● Your assignment
Nothing but the records, copied exactly and stripped of pictures, should be in the answer.

[Dataset excerpts]
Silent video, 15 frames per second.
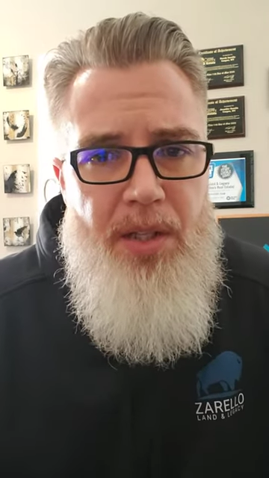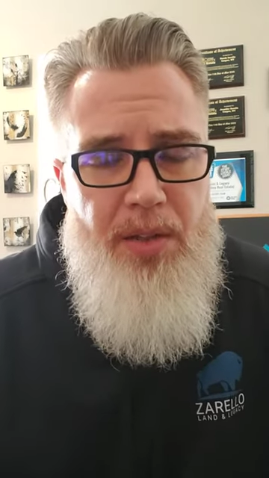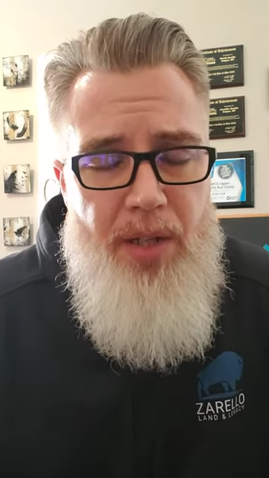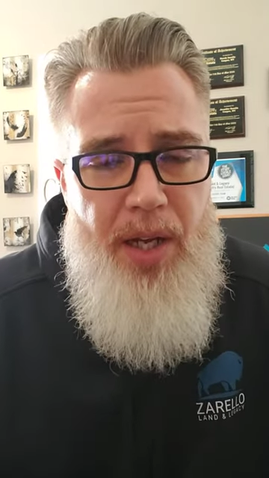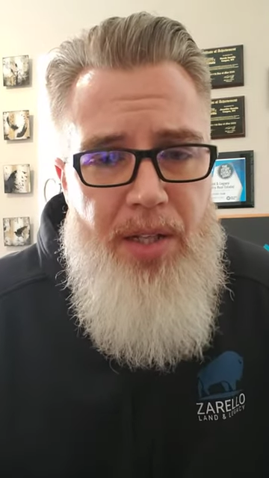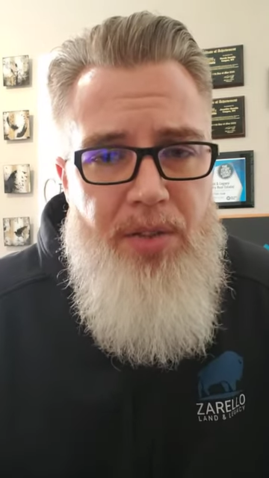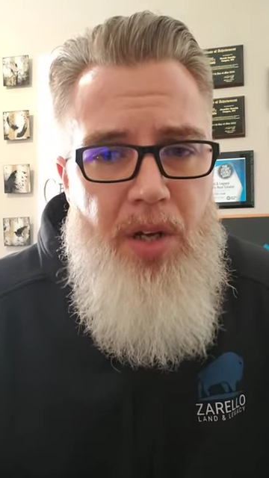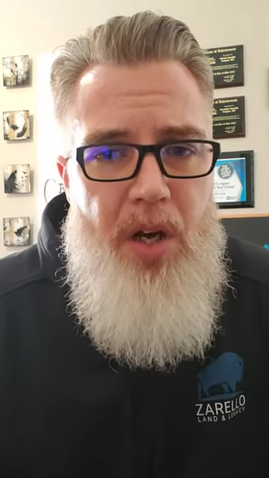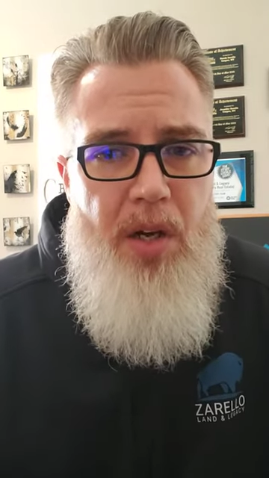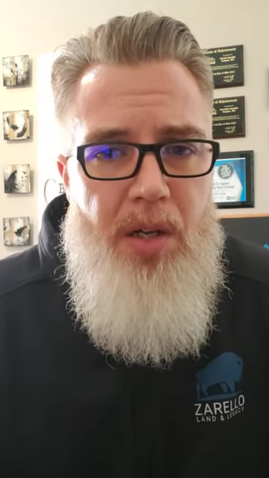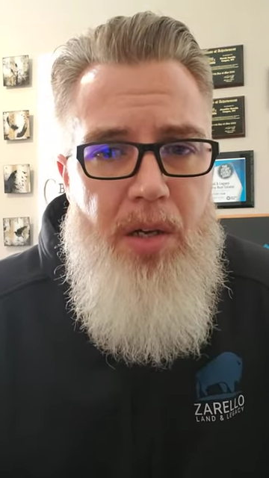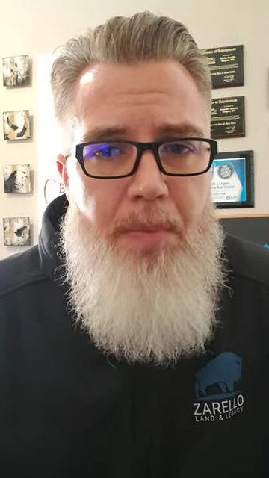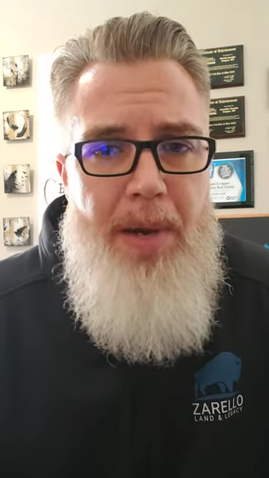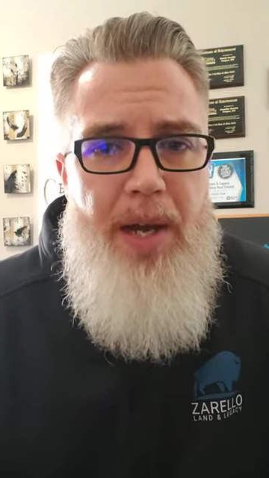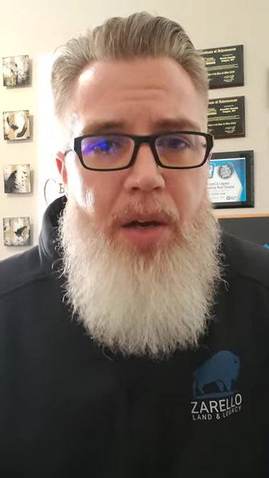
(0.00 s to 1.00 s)
a lot of
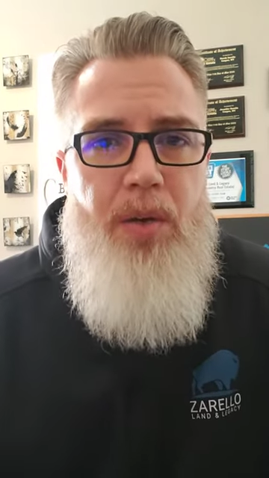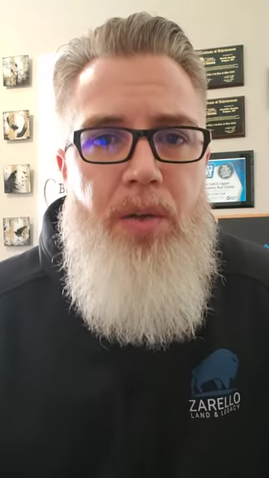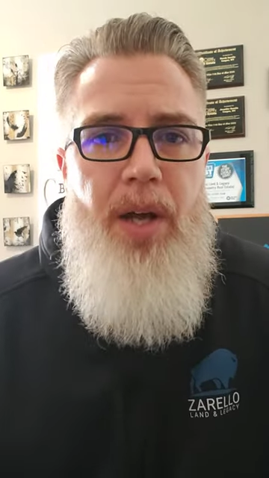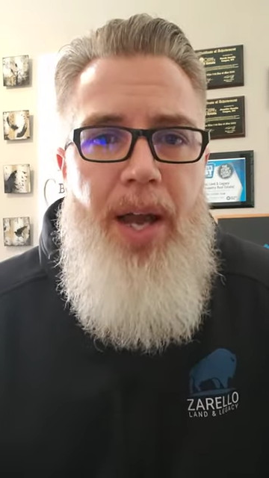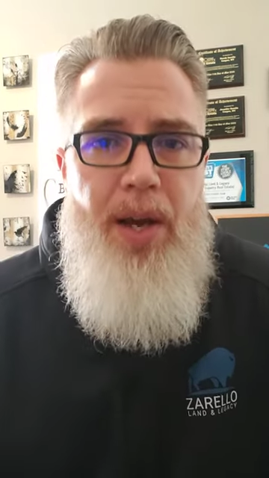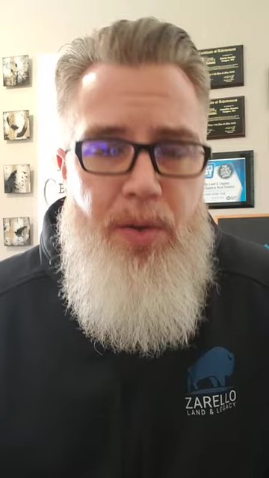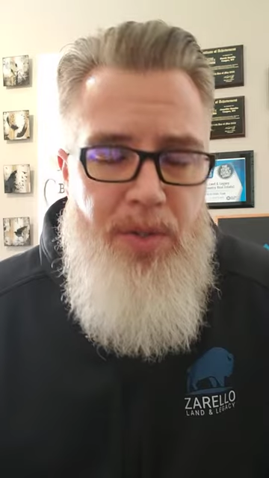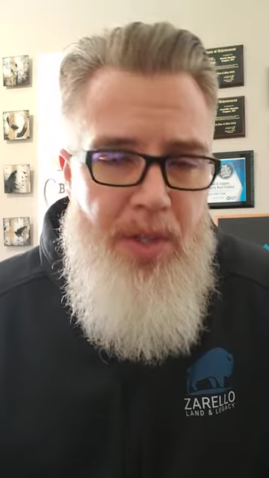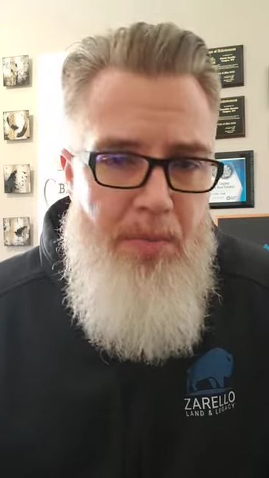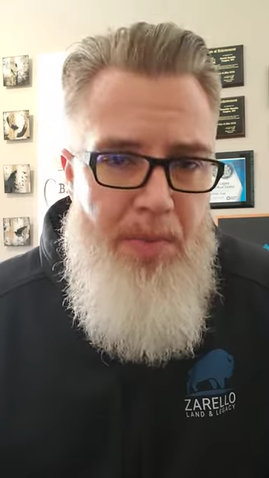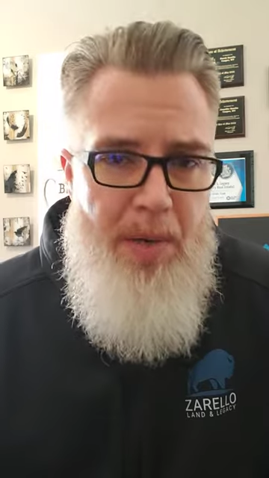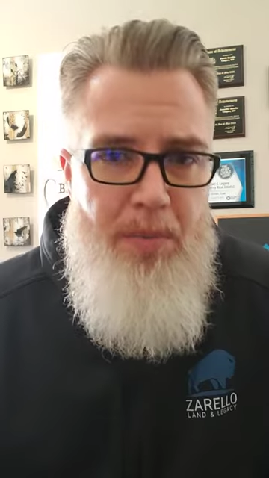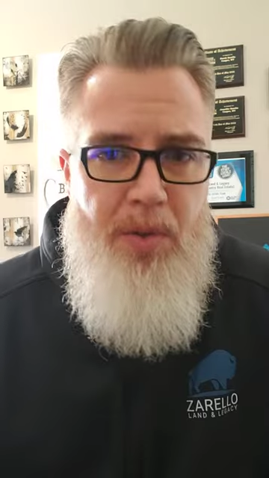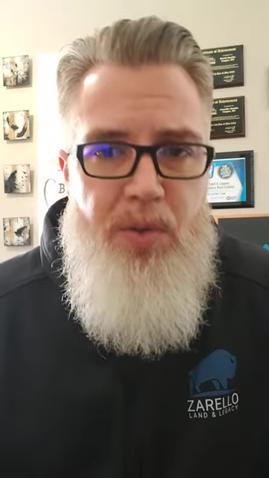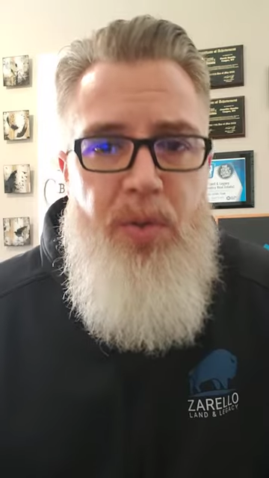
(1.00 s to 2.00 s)
talk about a housing
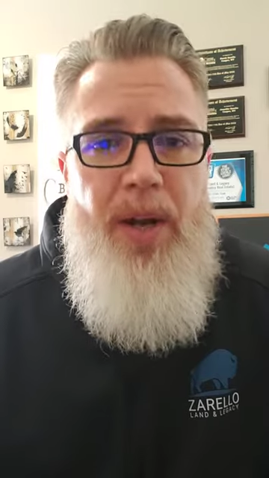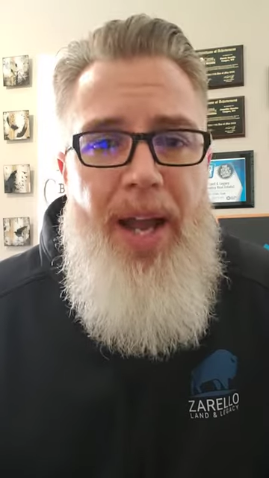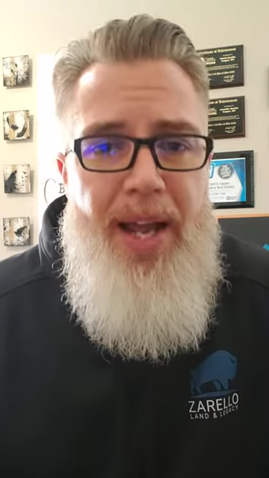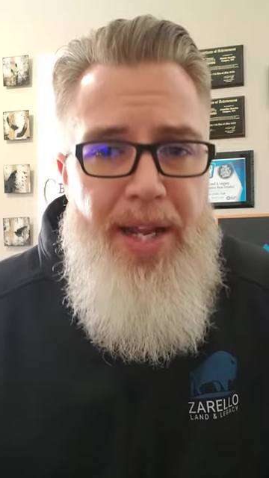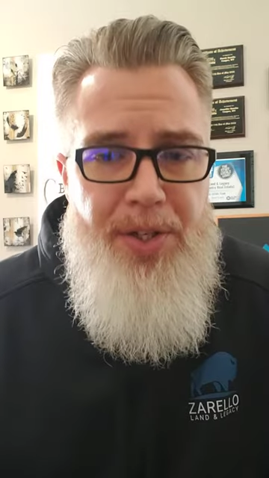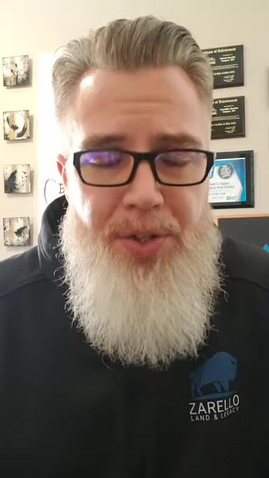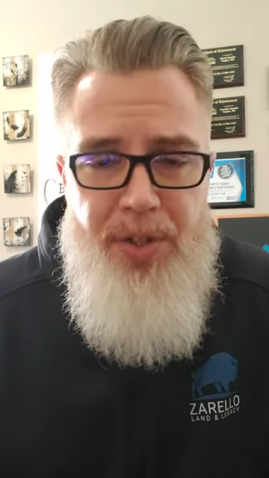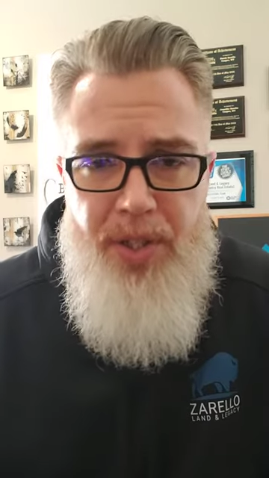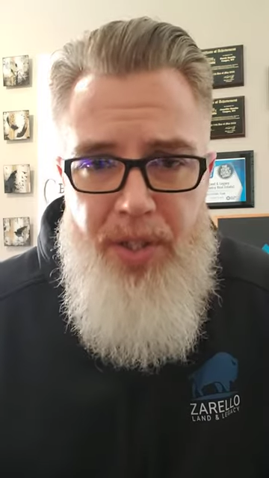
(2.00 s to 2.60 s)
bubble crash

● Solution below
Silent video, 15 frames per second.
(0.00 s to 1.00 s)
a lot of
(1.00 s to 2.00 s)
talk about a housing
(2.00 s to 2.60 s)
bubble crash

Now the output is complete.